Страница 5 из 17
Секрет состоял в том, что Колька пел отпущенными связками, не подпирал их мускулами, не давился дискантом, отчего строй его пения был обтекаемо занижен. Эту безыменную разницу и чуял музыкальный майор Буханов, но рассуждал о голосах горловых и грудных, о концертности и сценичности – не в ту степь, мимо денег!
Однажды, после прослушивания пластинок старинных певцов, майор засел во вздутое черное кресло и сказал Кольке: «Ты поешь… как тебе передать? – дореволюционно… Не в политическом, конечно, смысле, а в культурном. Может возникнуть разная херня в связи с современным репертуаром. Откуда оно взялось – неважно, и пока консерватория у тебя это квалифицированно снимет – надо к радио прислушиваться».

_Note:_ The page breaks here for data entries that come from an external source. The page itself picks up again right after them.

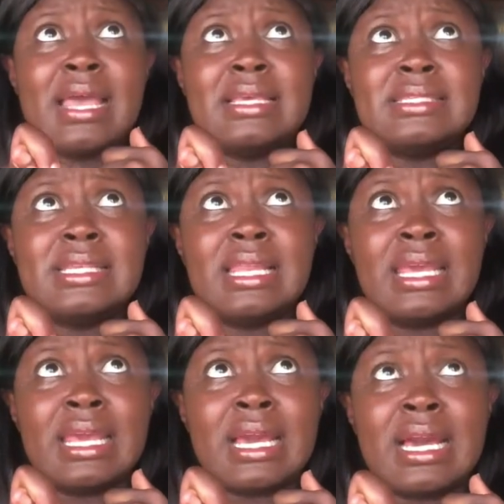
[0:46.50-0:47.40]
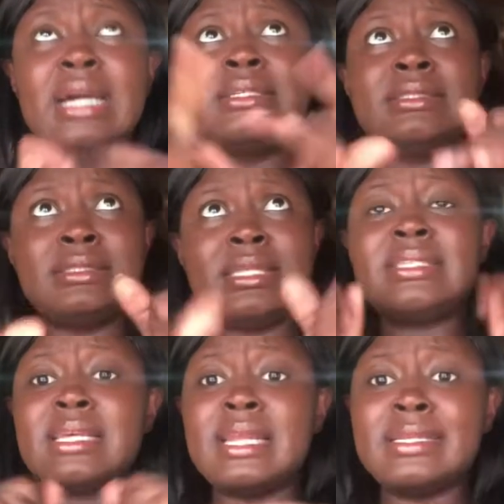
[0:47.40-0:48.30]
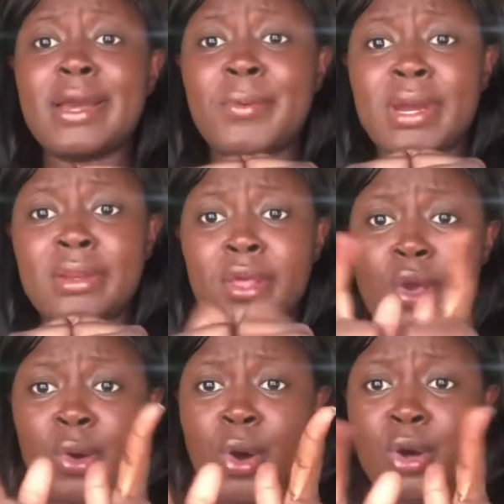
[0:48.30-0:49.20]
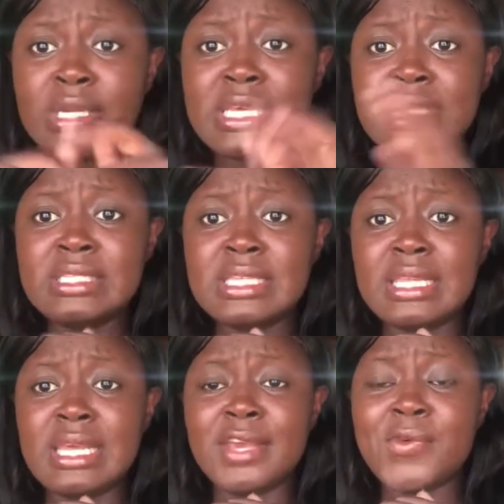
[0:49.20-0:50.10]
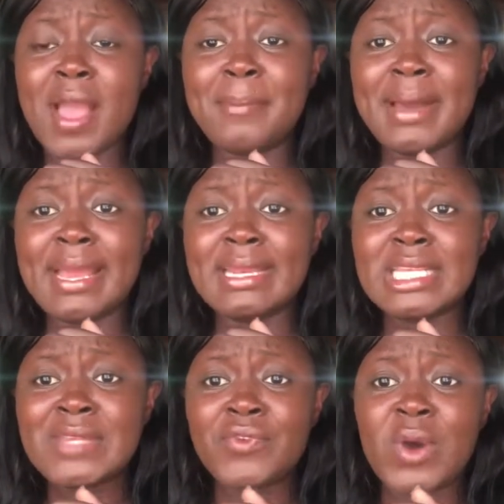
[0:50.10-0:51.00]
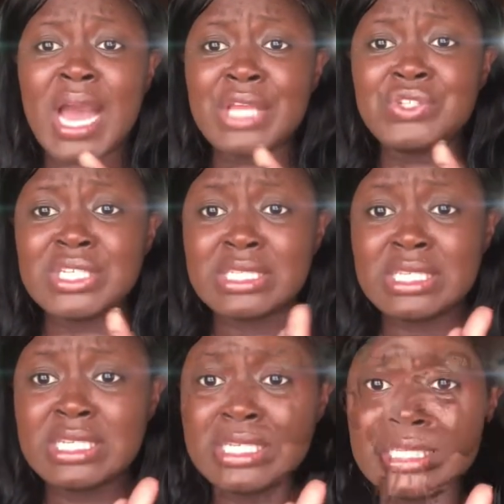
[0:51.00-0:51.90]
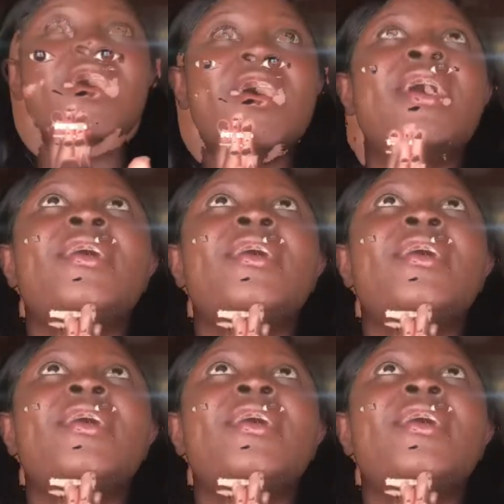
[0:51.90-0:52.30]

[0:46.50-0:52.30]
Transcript: Easy Link? There's another one called Easy Link. We are buying it for 100 cedis.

Буханов переоценил консерваторских: ничего не возникло, ничего не пришлось квалифицированно снимать – остался проникновенный майор в комнате боевой славы, где глянцевый паркет был сведен от двери к окну дорожкой вишневой ворсы торчмя, остался вместе с радиолой высшего класса, с фотомонтажами на стенах; не нашлось ему в консерватории равных по тонкости.
Приняли Кольку, как всех с его данными, обозначили лирическим тенором, и он заучился, зашагал по фигурно и мелко мощеному германскими пленными придворку…ского консерваторского здания.
Певческие классы помещались в нижнем этаже, окнами на прохожую часть, и не спешащие люди – задерживались, слыша тренировочные фиоритуры: надеялись, что минут через пять студенты закончат разминку и споют что-либо определенное, – чего ни разу не случалось, не совпадало по времени.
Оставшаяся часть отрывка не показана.